Records contained in a dataset:
==*==

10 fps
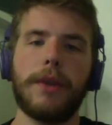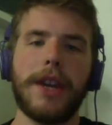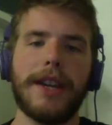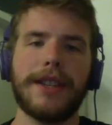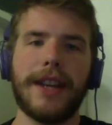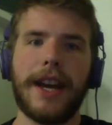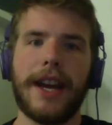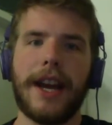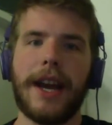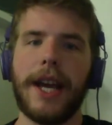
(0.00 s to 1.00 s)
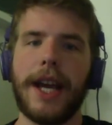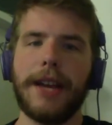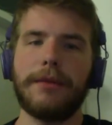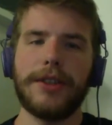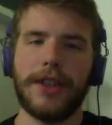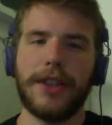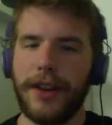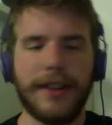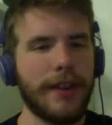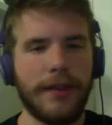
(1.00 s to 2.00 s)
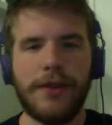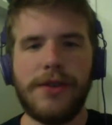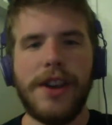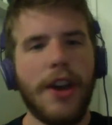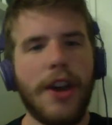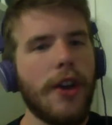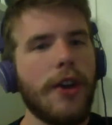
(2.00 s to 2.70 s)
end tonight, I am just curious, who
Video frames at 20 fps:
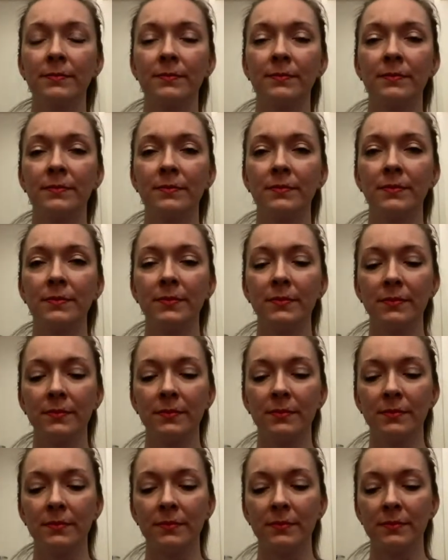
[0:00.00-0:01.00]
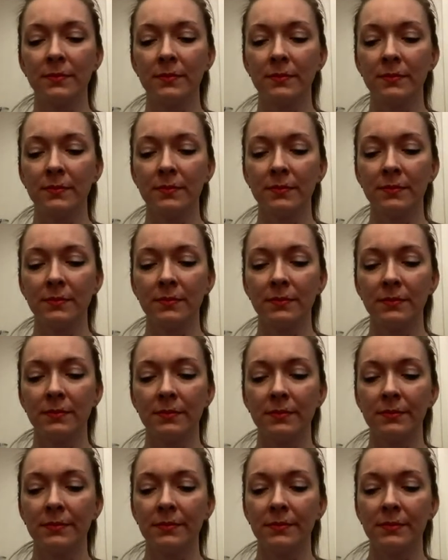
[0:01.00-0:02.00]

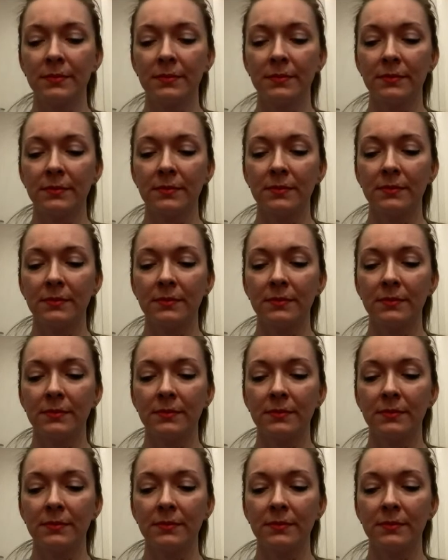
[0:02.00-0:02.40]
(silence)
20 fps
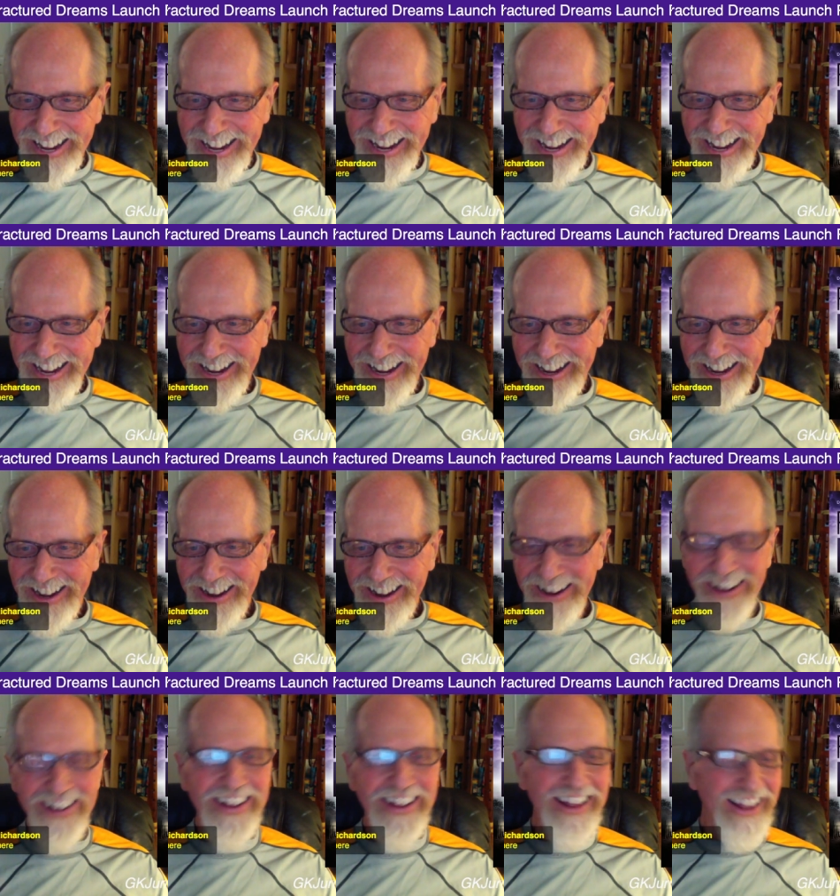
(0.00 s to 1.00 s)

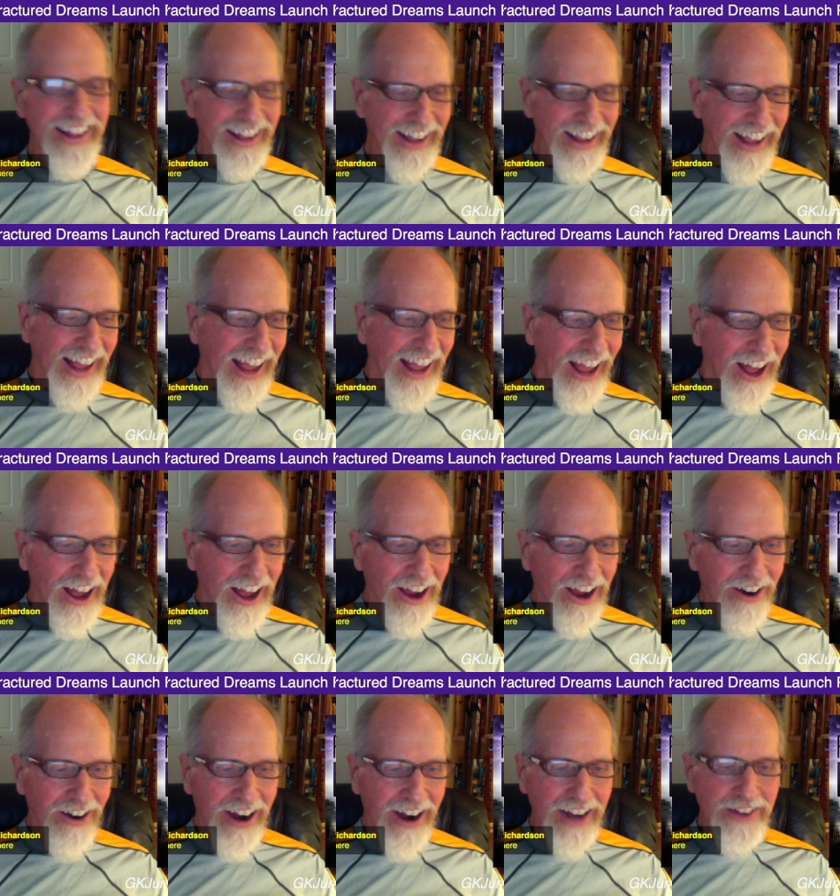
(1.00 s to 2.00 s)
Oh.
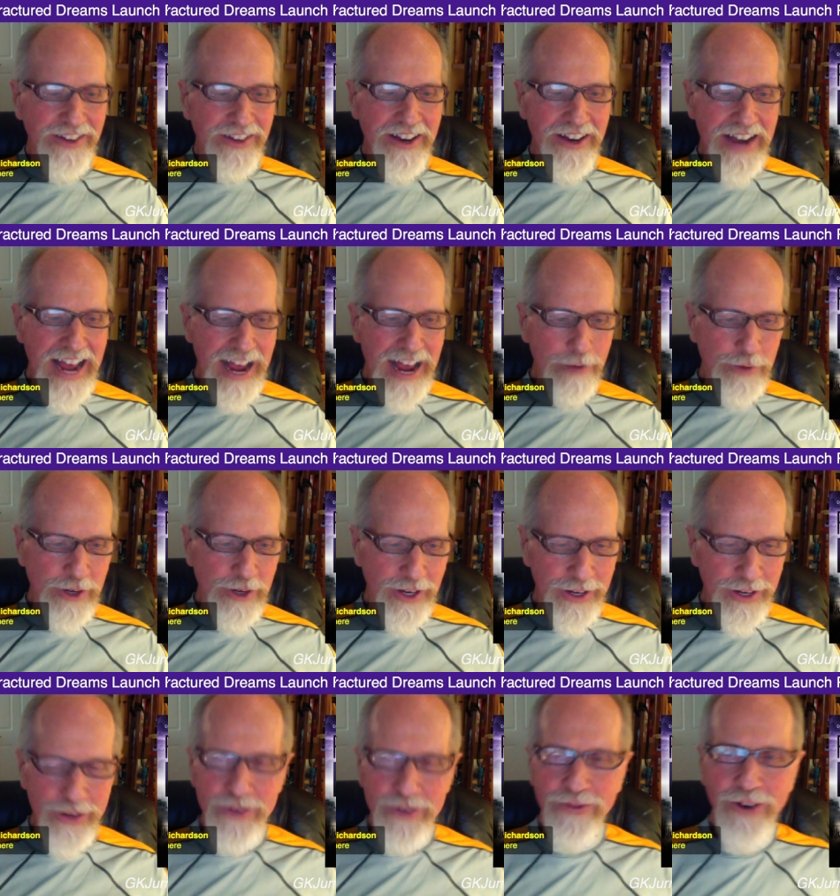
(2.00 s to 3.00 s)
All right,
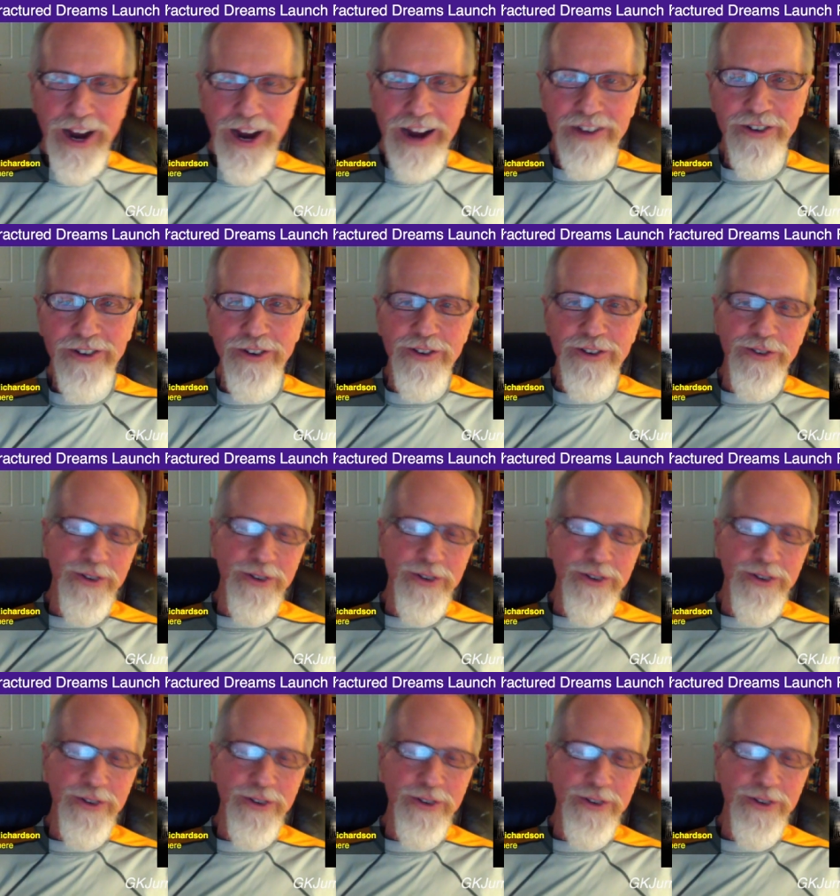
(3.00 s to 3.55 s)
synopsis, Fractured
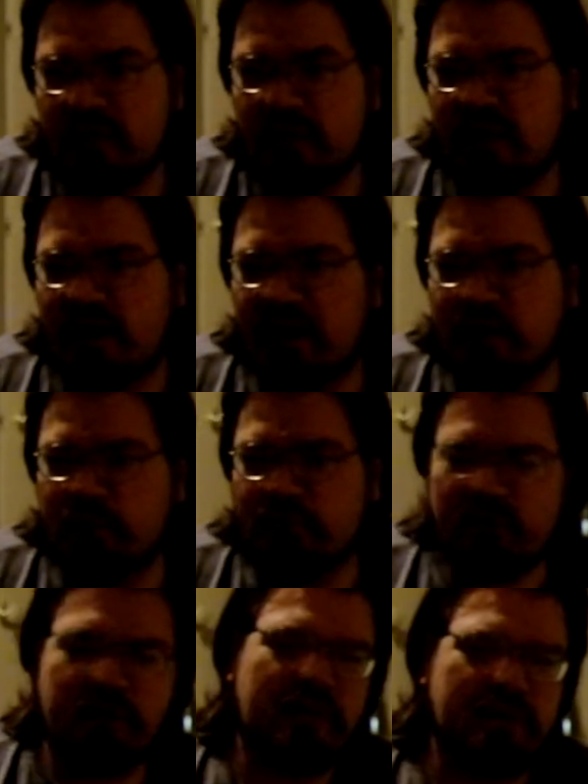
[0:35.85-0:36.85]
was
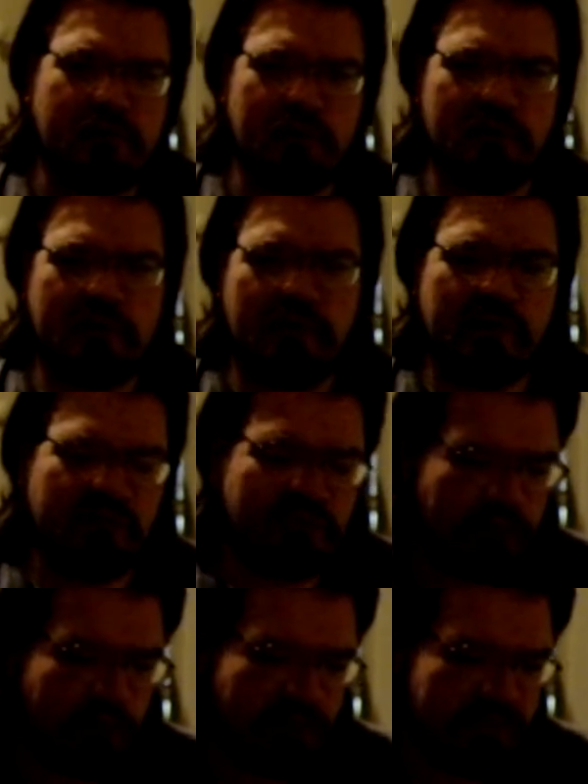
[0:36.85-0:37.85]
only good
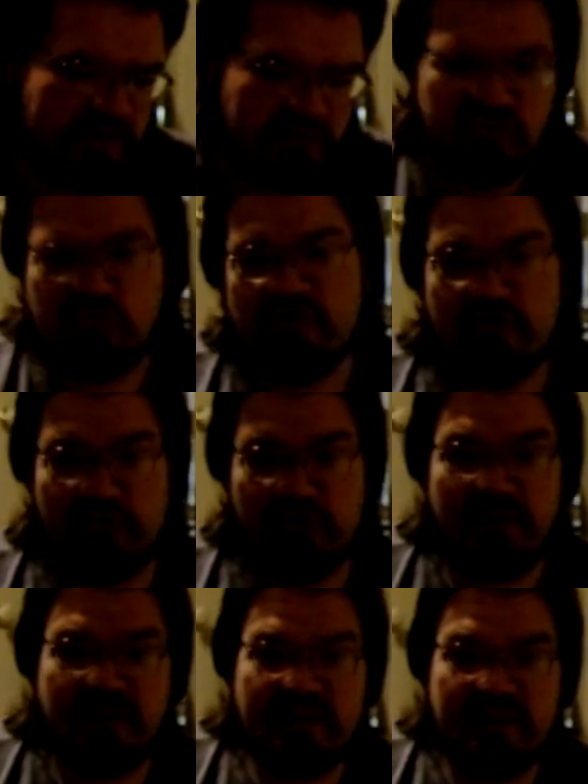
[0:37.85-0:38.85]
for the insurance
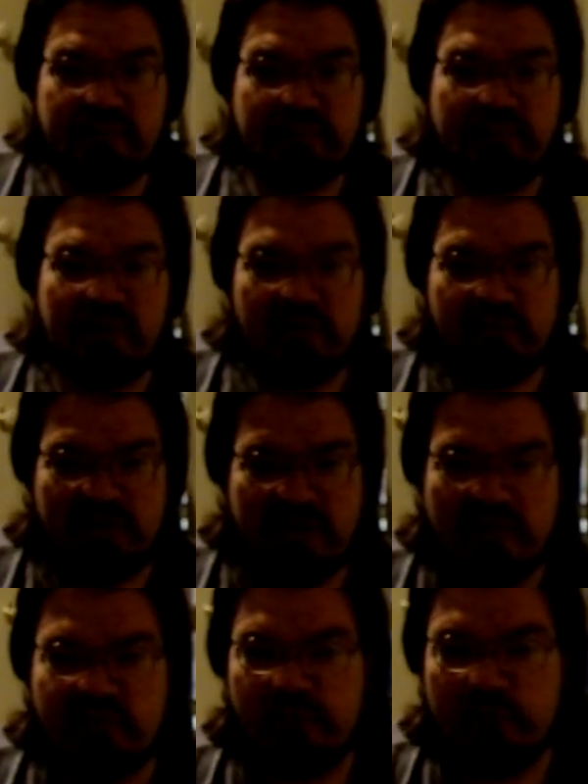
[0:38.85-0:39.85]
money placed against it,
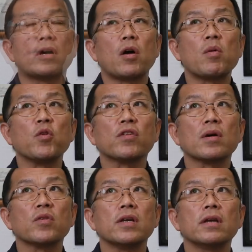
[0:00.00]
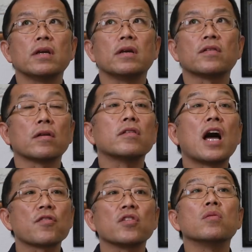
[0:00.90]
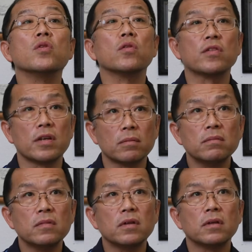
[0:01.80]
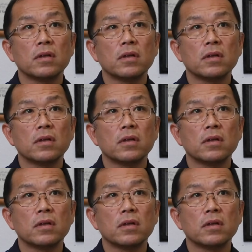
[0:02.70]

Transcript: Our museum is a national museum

==*==

__TRY IT__: Copy out only the lines from the one containing "[0:38.85-0:39.85]" to the end of the entries, unchanged. Drop the pictures.

__TASK RESULT__:
[0:38.85-0:39.85]
money placed against it,
[0:00.00]
[0:00.90]
[0:01.80]
[0:02.70]

Transcript: Our museum is a national museum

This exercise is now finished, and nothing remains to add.